Mahkemece; davanın rücuen alacağın tahsili için yapılan icra takibine itiraz üzerine açılan itirazın iptali davası olduğu, 6098 sayılı Türk Borçlar Kanunu'nda düzenlenen kusursuz sorumluluk hallerinden biri olan adam çalıştıranın sorumluluğunun 66.maddede düzenlendiği, Zarar miktarının tayini bakımından HMK’nın 266. maddesi gereğince 03/05/2021 tarihinde bilirkişi ...'dan aldırılan rapora göre: "Davanın eser sözleşmesi çalışmaları sırasında davalının dava dışı 3. kişiye verdiği zararın davacı tarafından ödenmesi nedeni ile rücuen talep edilen alacağa ilişkin olarak Ankara 20. İcra Dairesi'nin 2019/3629 Esas sayılı dosyasıyla başlatılan icra takibine vaki itirazın iptali ve icra inkar tazminatı taleplerine ilişkin olduğu, taraflar arasındaki 10/10/2009 tarihli "... A.Ş. Ankara Muhtelif Öbekler F/O Kablolu Erişim Şebekeleri Tesisi Sözleşmesinin" anahtar teslim götürü usulü sözleşme olduğu, taraflar arasındaki sözleşmede; çalışmalar sırasında doğacak zararlardan ve tazminatlardan yüklenicinin sorumlu olacağının düzenlenmiş bulunduğu, huzurdaki davacının verilen zarar dolayısıyla açılan İstanbul 11. Asliye Hukuk Mahkemesi'nin 2016/337 Esas- 417 Karar sayılı dosyasında verilen 01/11/2016 tarihli karara dayanarak başlatılan İstanbul 32. İcra Müdürlüğü'nün 2012/15644 Esas sayılı dosyasına 25/12/2018 tarihinde ödediği belirtilen 12.100,00 TL'yi rücu istemine konu edebileceğinin düşünüldüğü, icra takip tarihi itibariyle hesaplanan asıl alacak tutarının; 12.100,00 TL olduğu, davacı icra takibinde işlemiş faiz talebinde bulunmakla birlikte; taraflar arasındaki ilişkinin eser sözleşmesinden kaynaklanmakta olduğu, somut olayda, huzurdaki davadan önce keşide edilen ihtarnameye rastlanmadığından işlemiş faiz hesabı yapılamadığı, icra inkar tazminatı isteği hususundaki takdirin ve değerlendirmenin Mahkemeye ait bulunduğu"nun rapor edildiği, netice olarak İşçisinin verdiği zarardan yüklenici firma olarak ... .... A.Ş. TBK'nun 66. maddesi gereği sorumlu tutularak davanın kısmen kabulüne, Ankara 20. İcra Dairesi'nin 2019/3629 Esas sayılı dosyasında, davalının yaptığı itirazın kısmen iptali ile, 12.100,00 TL asıl alacak üzerinden takibin devamına, haksız fiilden doğan zararlar likit (belirlenebilir) olmadığından davacının icra inkar tazminatı ve temerrüt söz konusu olmadığından işlemiş faiz talebinin reddine karar verilmiştir.

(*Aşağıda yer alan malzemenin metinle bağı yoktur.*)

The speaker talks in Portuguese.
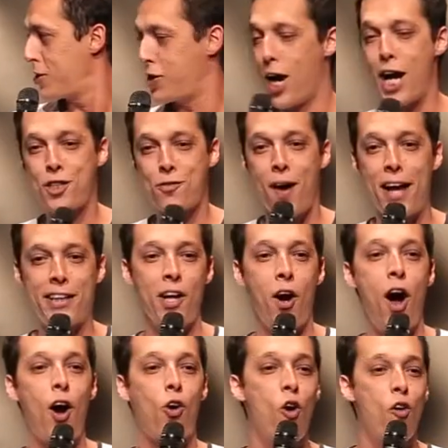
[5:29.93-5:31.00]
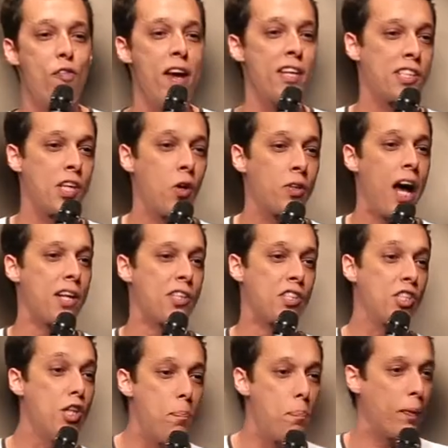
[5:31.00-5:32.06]
Você acha que vai ter uma convenção da
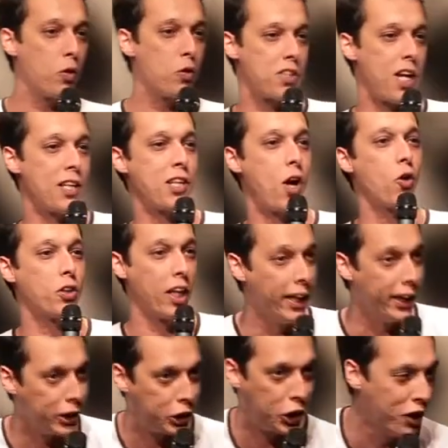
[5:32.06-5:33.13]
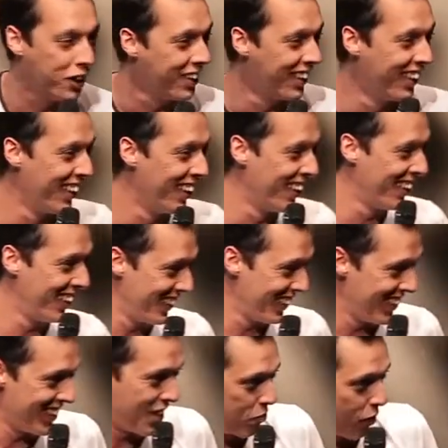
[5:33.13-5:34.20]
CIPA dos assaltantes?
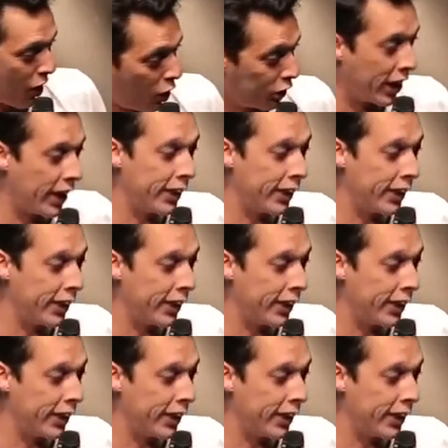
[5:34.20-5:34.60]
Falando,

Davalı vekili istinaf başvurusunda; müvekkilinin meydana gelen olayda kusuru olmadığını, mahkemece dava süresince herhangi kusur araştırması yapılmadığı gibi; adam çalıştıranın sorumluluğu uyarınca müvekkili şirketin davaya konu talepten sorumlu olduğu yönünde karar verildiğini, davaya dayanak İstanbul 11. Asliye Hukuk Mahkemesi’nin 2016/337 Esas- 2016/417 Karar sayılı kararında mahkemece her ne kadar kusurlu olduğu tespit edilen işçinin müvekkili şirket çalışanı olduğu kabulü ile davanın kabulüne karar verilmiş ise de; ilgili kararda da belirtildiği üzere, borulara zarar veren işçinin, davanın ihbar olunduğu .... Şti. çalışanı olduğunu, yani TBK’nın 66.maddesinin somut olayda uygulanmasının mümkün olmadığını, zira haksız fiilin müvekkili şirket çalışanından kaynaklanmadığını, dolayısıyla müvekkilinin dava konusu talepten sorumlu olduğunu kabul anlamına gelmemek kaydıyla; müvekkilinin sorumluluğu bulunsa dahi mahkeme gerekçesinin hatalı olduğunu, davacının müvekkili şirket ile arasında sözleşme mevcut olması nedeniyle; davacının da iş konusunda müvekkiline bilgi verme ve gerekli belgeleri sağlama gibi çeşitli yükümlülükleri bulunduğunu, buna göre kazı öncesinde müvekkili şirkete veya dava dışı ....Şti.’ye boruların dizilimi ve yeraltı planlarına ilişkin belge temin edilip edilmediğine ilişkin davacıya müzekkere gönderilmesi taleplerinin değerlendirilmediğini, mahkemece bu yönde herhangi delil toplanmadığını, eksik incelemeye dayalı kararın kaldırılması gerektiğini, davaya esas değerin 12.643,01 TL olarak gösterildiğini, mahkemece 12.000,00 TL üzerinden kısmen kabul kararı verilmesine rağmen, lehlerine vekalet ücretine hükmedilmediğini, bu yönüyle de kararın kaldırılması gerektiğini belirterek; mahkeme kararının kaldırılarak davanın reddine karar verilmesini talep etmiştir.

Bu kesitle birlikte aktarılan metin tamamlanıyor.